Introduction
Knee arthrosis is such a common clinical picture that the disease could almost be called a true widespread disease. Almost every German over 50 years of age shows at least signs of incipient knee arthrosis, and many are already complaining about symptoms. The further the age progresses, the more patients become symptomatic, i.e. introduce themselves to a doctor with painful, stiff knees, which are already massively disturbing and restricting in everyday life.

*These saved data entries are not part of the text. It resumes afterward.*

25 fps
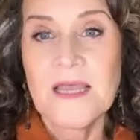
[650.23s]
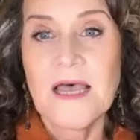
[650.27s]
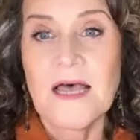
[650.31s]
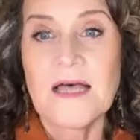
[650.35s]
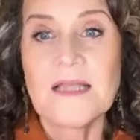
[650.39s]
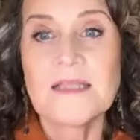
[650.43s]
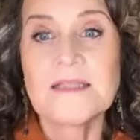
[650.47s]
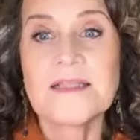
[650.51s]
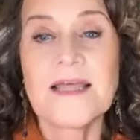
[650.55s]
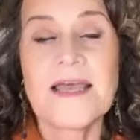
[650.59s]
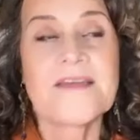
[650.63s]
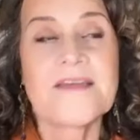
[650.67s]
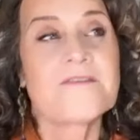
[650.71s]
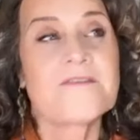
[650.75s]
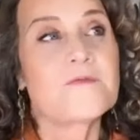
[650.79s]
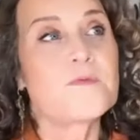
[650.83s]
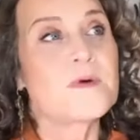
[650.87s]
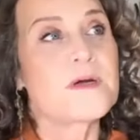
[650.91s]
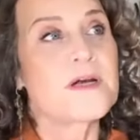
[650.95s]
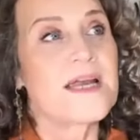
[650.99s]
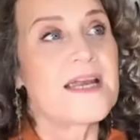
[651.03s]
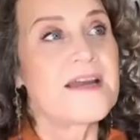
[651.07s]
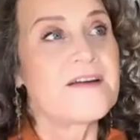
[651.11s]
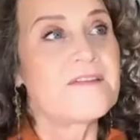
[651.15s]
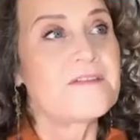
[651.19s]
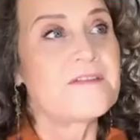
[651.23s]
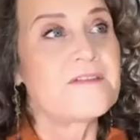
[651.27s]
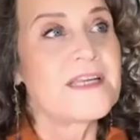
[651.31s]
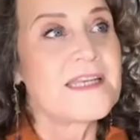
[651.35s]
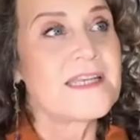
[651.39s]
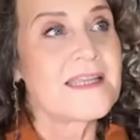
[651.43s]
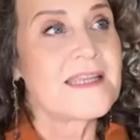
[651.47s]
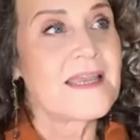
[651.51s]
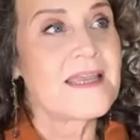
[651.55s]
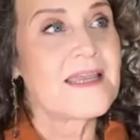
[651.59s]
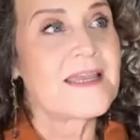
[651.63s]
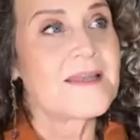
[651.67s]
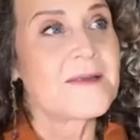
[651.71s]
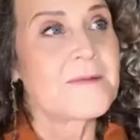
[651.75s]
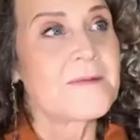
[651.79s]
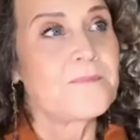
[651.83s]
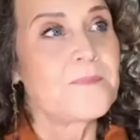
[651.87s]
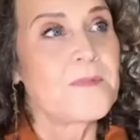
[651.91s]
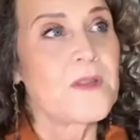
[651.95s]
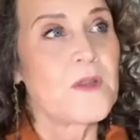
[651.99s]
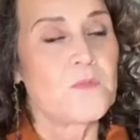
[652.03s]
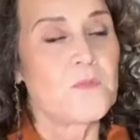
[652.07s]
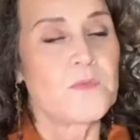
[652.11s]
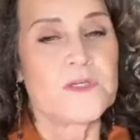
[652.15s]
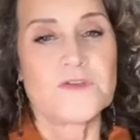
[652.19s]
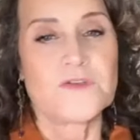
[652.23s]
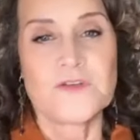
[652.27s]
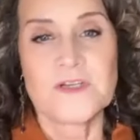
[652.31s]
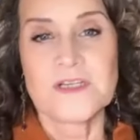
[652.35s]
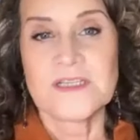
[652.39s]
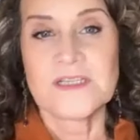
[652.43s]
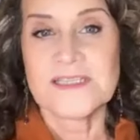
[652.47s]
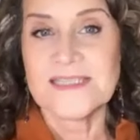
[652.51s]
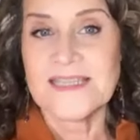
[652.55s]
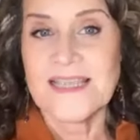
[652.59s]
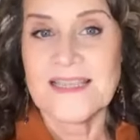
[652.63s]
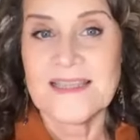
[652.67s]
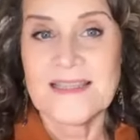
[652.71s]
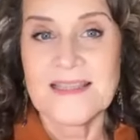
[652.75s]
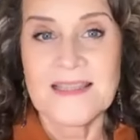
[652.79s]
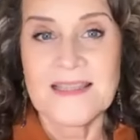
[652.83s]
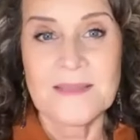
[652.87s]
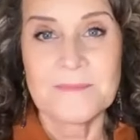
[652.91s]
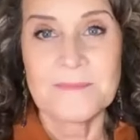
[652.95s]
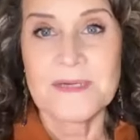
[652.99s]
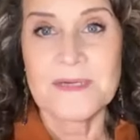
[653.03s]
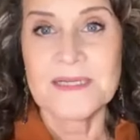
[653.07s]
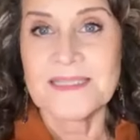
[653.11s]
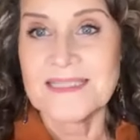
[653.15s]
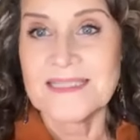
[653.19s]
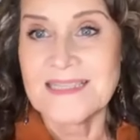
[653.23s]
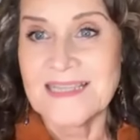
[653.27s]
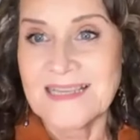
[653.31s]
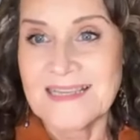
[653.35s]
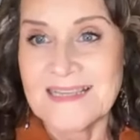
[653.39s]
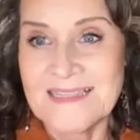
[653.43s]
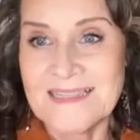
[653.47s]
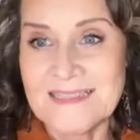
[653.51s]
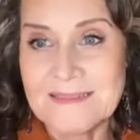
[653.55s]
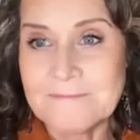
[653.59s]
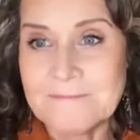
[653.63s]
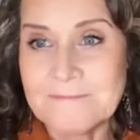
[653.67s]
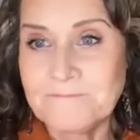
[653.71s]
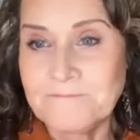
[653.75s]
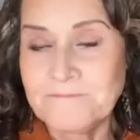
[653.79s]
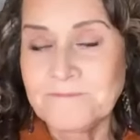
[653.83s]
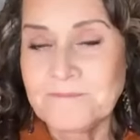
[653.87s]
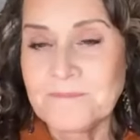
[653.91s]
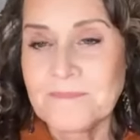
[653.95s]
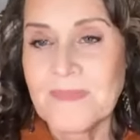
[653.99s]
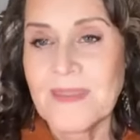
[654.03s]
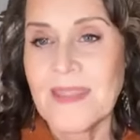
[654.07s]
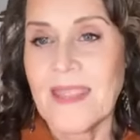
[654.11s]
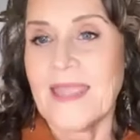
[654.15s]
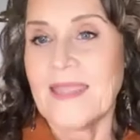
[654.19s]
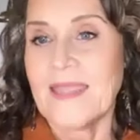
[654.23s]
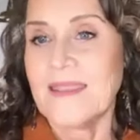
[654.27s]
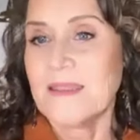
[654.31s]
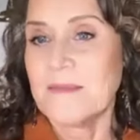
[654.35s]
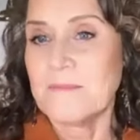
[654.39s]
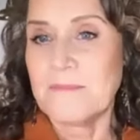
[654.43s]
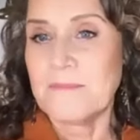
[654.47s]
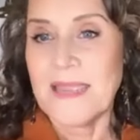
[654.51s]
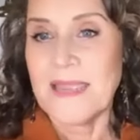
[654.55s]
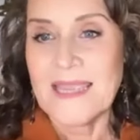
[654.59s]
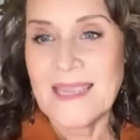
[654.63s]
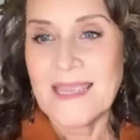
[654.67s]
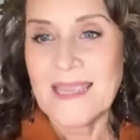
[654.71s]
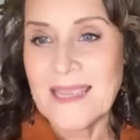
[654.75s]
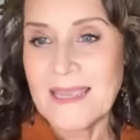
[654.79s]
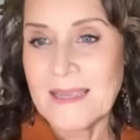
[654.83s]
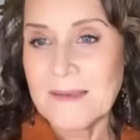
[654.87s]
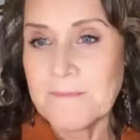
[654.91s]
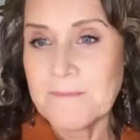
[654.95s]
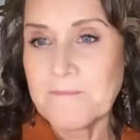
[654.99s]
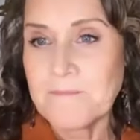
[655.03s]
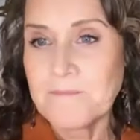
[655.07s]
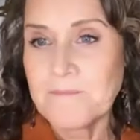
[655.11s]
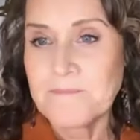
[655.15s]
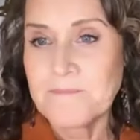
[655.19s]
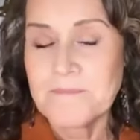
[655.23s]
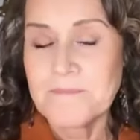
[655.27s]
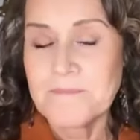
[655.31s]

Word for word: a life where every day we transcend the mundane and the mayhem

In the final stage of knee arthrosis, often only an operation with the aim of artificially replacing the damaged joint can help. However, with the appropriate knowledge, the pain can be reduced much earlier and the course of the disease can at least be delayed. The goal for all arthrosis patients is normal weight! Weight loss also relieves the knee and thus slows down the development of arthrosis. Special strengthening exercises (some of which are presented below) can help build up muscles at home or under the guidance of a physiotherapist, which in turn stabilizes and relieves the joint.
Cause
In most cases, the cause of knee arthrosis is simply age-related signs of wear and tear. They can be observed when the cartilage layer in the knee joint is destroyed as a result of heavy or years of stress. This layer is located between the bones of the upper and lower leg as a kind of sliding bearing and is also covered by synovial fluid.
Once damaged or degraded, cartilaginous tissue regenerates only very slowly or not at all. This leads to further changes within the knee, which are then conspicuous as arthrosis. The damage to the tissue that leads to arthrosis is intensified by several factors:
- Even slight overweight increases the load on the knee joint enormously, thus accelerating arthroses of the knee;
- Competitive sports that have been practiced excessively over a long period of time and older, unrecognized or untreated injuries to the knee are also risk factors;
- Arthrosis often occurs after injuries such as cruciate ligament or meniscus damage, both of which lead to a loss of stability in the knee and thus to increased movement with increased functional stress on the joint;
- A similar correlation can also be observed in long-term malpositions of the leg axis (for example, in x- or bow legs).